* **Work to be completed**
Copy out the line that contains "[38:03.38-38:04.38]" and the lines after it through the final one in the entries below, exactly, with no other lines.

* **Records supplied**
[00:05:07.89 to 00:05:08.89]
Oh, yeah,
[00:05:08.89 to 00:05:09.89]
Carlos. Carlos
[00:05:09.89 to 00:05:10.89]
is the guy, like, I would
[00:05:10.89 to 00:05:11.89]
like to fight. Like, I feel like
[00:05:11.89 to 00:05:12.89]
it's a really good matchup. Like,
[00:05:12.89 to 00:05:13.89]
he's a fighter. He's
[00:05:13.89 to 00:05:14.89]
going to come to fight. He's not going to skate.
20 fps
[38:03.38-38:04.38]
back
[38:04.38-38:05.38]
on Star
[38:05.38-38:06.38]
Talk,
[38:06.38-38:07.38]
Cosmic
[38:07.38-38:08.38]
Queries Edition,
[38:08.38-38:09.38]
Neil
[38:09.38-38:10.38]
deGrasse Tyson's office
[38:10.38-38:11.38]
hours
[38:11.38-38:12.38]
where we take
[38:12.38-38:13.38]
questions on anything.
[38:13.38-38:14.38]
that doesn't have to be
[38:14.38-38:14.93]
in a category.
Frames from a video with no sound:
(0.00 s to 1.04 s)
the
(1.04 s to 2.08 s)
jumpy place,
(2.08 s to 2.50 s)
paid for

* **Written solution**
[38:03.38-38:04.38]
back
[38:04.38-38:05.38]
on Star
[38:05.38-38:06.38]
Talk,
[38:06.38-38:07.38]
Cosmic
[38:07.38-38:08.38]
Queries Edition,
[38:08.38-38:09.38]
Neil
[38:09.38-38:10.38]
deGrasse Tyson's office
[38:10.38-38:11.38]
hours
[38:11.38-38:12.38]
where we take
[38:12.38-38:13.38]
questions on anything.
[38:13.38-38:14.38]
that doesn't have to be
[38:14.38-38:14.93]
in a category.
Frames from a video with no sound:
(0.00 s to 1.04 s)
the
(1.04 s to 2.08 s)
jumpy place,
(2.08 s to 2.50 s)
paid for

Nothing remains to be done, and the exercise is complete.